Ces pratiques et la déclaration en TS sont-elles plus simples et finalement au bénéfice de l’artiste-auteur ?

Non, outre le risque juridique encouru (75 000 € d’amende pour une personne physique en cas de manquement aux règles de facturation), il est beaucoup plus compliqué d’établir une « note d’auteur » qu’une facture normale, cela implique non seulement de connaître les règles en matière de seuils et de taux de TVA mais aussi d’appliquer correctement les règles en matière d’assiette sociale et de taux pour chaque type de cotisation sociale. Ces taux et seuils varient. En réalité, c’est si compliqué que les initiateurs et promoteurs inconditionnels de ces pratiques illicites (SGDL, SNAC, …) fournissent chaque année des modèles sur tableur pour pallier cet éternel casse-tête. Parfois c’est le commanditaire lui-même qui fournit la « note d’auteur » à l’artiste-auteur et lui demande de la signer (comme un client qui établirait lui-même la facture qu’il doit payer à son fournisseur). On marche sur la tête.

Le TS se justifie quand il est appliqué à bon escient et à bon droit.
Les milliers de personnes qui perçoivent des droits d’auteur versés par des EPO peuvent en toute légalité encaisser ces revenus sans facturation et déclarer aux impôts le montant imposable qui est spécifié sur leur décompte de droits. C’est le cas de nombreux écrivains. Qu’ils se rassurent, rien n’est remis en cause.

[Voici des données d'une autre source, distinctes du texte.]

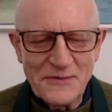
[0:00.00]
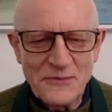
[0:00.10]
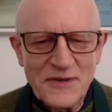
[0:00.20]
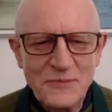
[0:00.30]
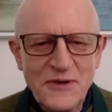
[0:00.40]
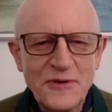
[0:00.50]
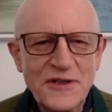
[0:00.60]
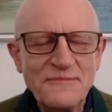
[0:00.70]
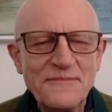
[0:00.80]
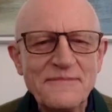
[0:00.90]
When we
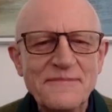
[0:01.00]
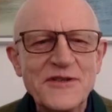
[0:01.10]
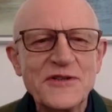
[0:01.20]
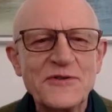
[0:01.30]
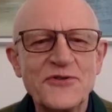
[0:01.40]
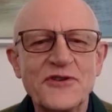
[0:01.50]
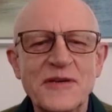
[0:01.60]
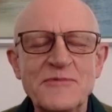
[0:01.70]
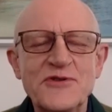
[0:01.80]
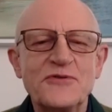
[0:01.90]
were children,
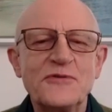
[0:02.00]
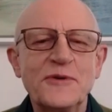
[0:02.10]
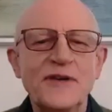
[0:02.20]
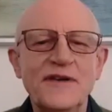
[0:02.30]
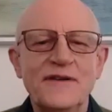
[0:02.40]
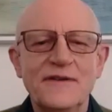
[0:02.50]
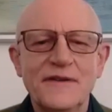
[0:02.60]
I'm sure we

Mais dès lors que le cadre légal est détourné, tout devient vite très compliqué voire préjudiciable, tant fiscalement que socialement.
Fiscalement, le montant à déclarer aux impôts doit être calculé en soustrayant de chaque rémunération les cotisations déductibles. Le montant imposable final à déclarer est parfois TTC, parfois HT ; parfois il comprend la déduction forfaitaire de 0,8 % de TVA, parfois non... Combien d’artistes-auteurs en TS connaissent ces règles ? Alors qu’en micro-BNC, il suffit de déclarer les recettes encaissées et l’administration fiscale applique elle-même l’abattement de 34%.
Socialement, ne pas payer soi-même trimestriellement ses cotisations sociales implique surtout de devoir « aller à la pêche » aux certificats de précomptes, seul document opposable pour valider ses droits à la retraite (à l’instar d’une fiche de paie). Or, les artistes-auteurs en TS témoignent tous de la difficulté à les obtenir, seuls les EPO les fournissent, et encore pas toujours.
Enfin, la déclaration en TS implique de payer plus d’impôts et plus de cotisations sociales, sauf si vous avez de si hauts revenus en droits d’auteur que vos frais réels deviennent inférieurs aux 10 % forfaitaires octroyés aux salariés.

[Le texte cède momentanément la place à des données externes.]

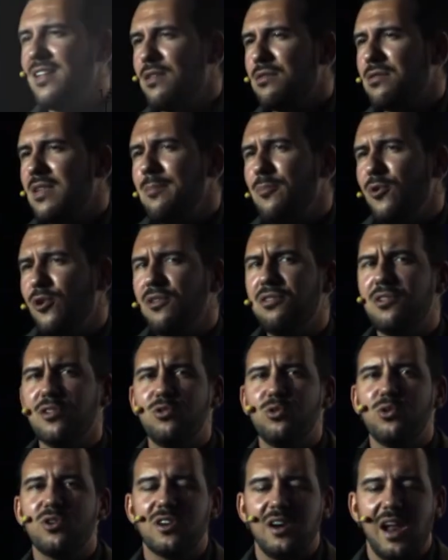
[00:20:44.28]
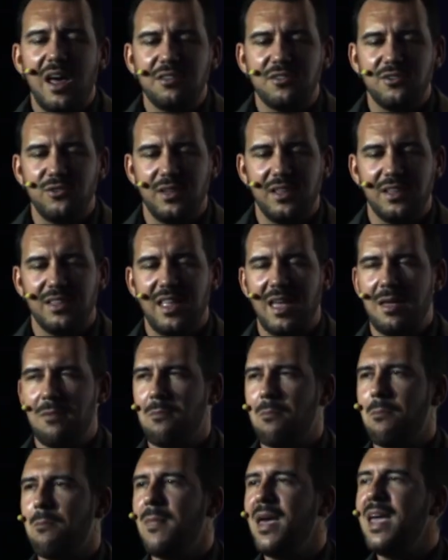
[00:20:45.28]
it's able also to clustering
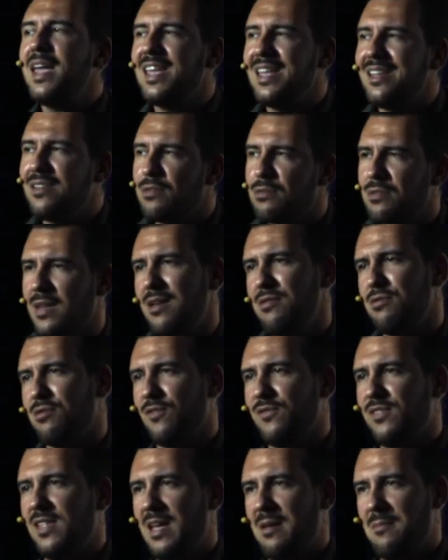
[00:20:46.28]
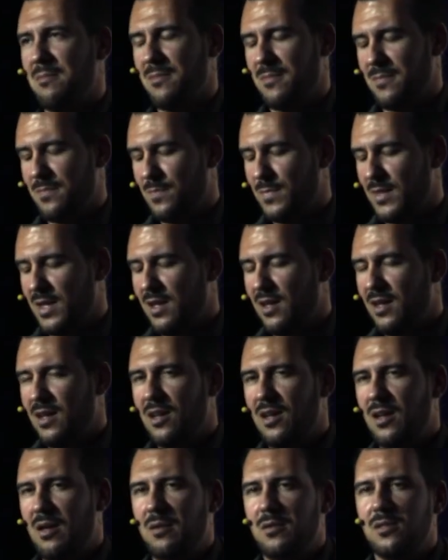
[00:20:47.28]
them, making sense of them,
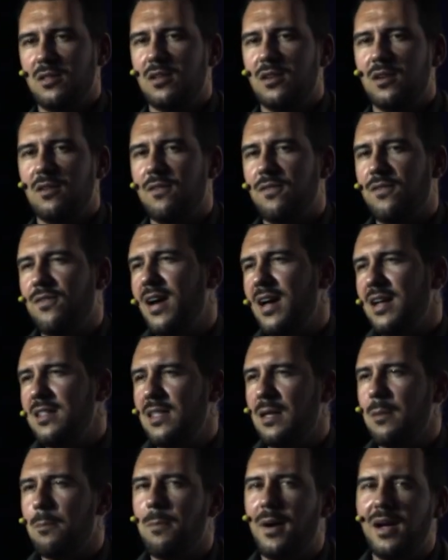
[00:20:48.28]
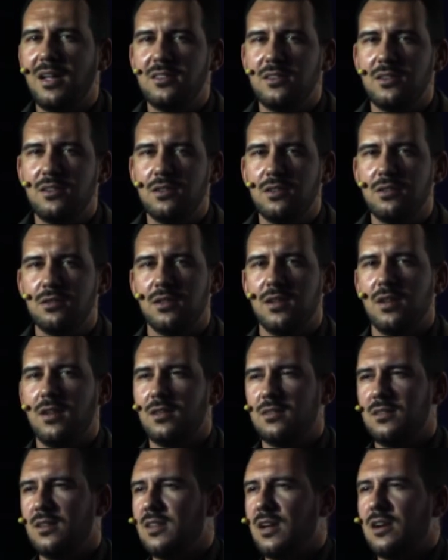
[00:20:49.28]
finding patterns
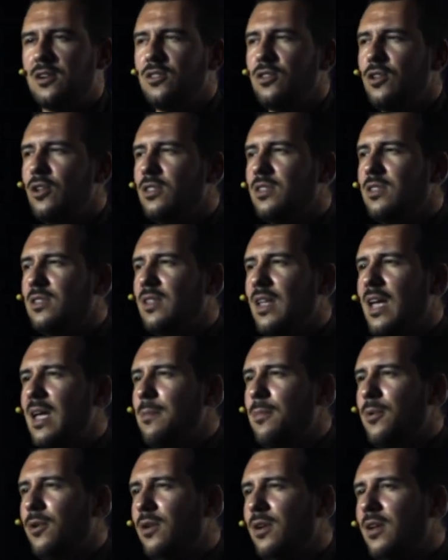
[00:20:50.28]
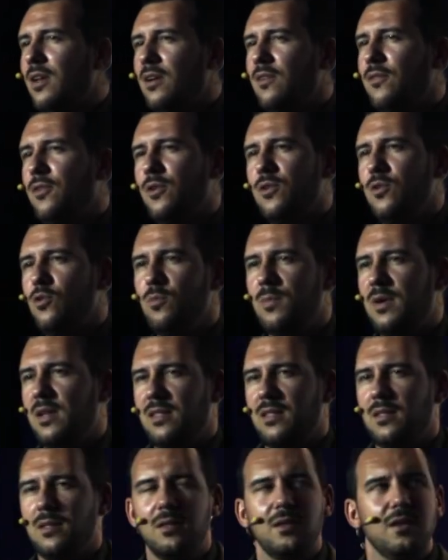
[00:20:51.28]
that are not able for
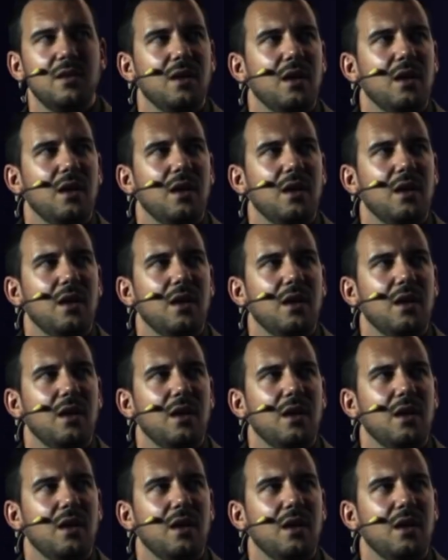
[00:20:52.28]
human.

Que souhaitez-vous pour les artistes-auteurs ?

Que les désinformations cessent et que chaque artiste-auteur puisse faire un choix éclairé en connaissance de cause et sans insécurité juridique.
Selon la mission fiscalité du ministère de la Culture, il est actuellement possible de déclarer soit l’ensemble de ses revenus en TS (s’il s’agit de droits d’auteurs versés par des EPO), soit de déclarer une partie de ses revenus en TS et l’autre en BNC, soit enfin de tout déclarer en BNC.
Le TS est notamment utile pour les milliers de personnes qui exercent un autre métier et qui perçoivent de faibles droits d’auteur versés par des EPO. Mais le TS permet surtout une optimisation fiscale et sociale pour les très hauts revenus (10 % de frais déduits forfaitairement).
Entre ces deux extrêmes, le micro-BNC est le plus simple et le plus avantageux pour les artistes-auteurs dont les frais professionnels ne dépassent pas 34 % de leurs recettes.
Or, plus de 95 % des artistes-auteurs ont des revenus inférieurs au seuil du micro-BNC (72 500 € en 2020) qui permet la réduction forfaitaire de frais de 34 %.
À chacun d’en tirer ses conclusions.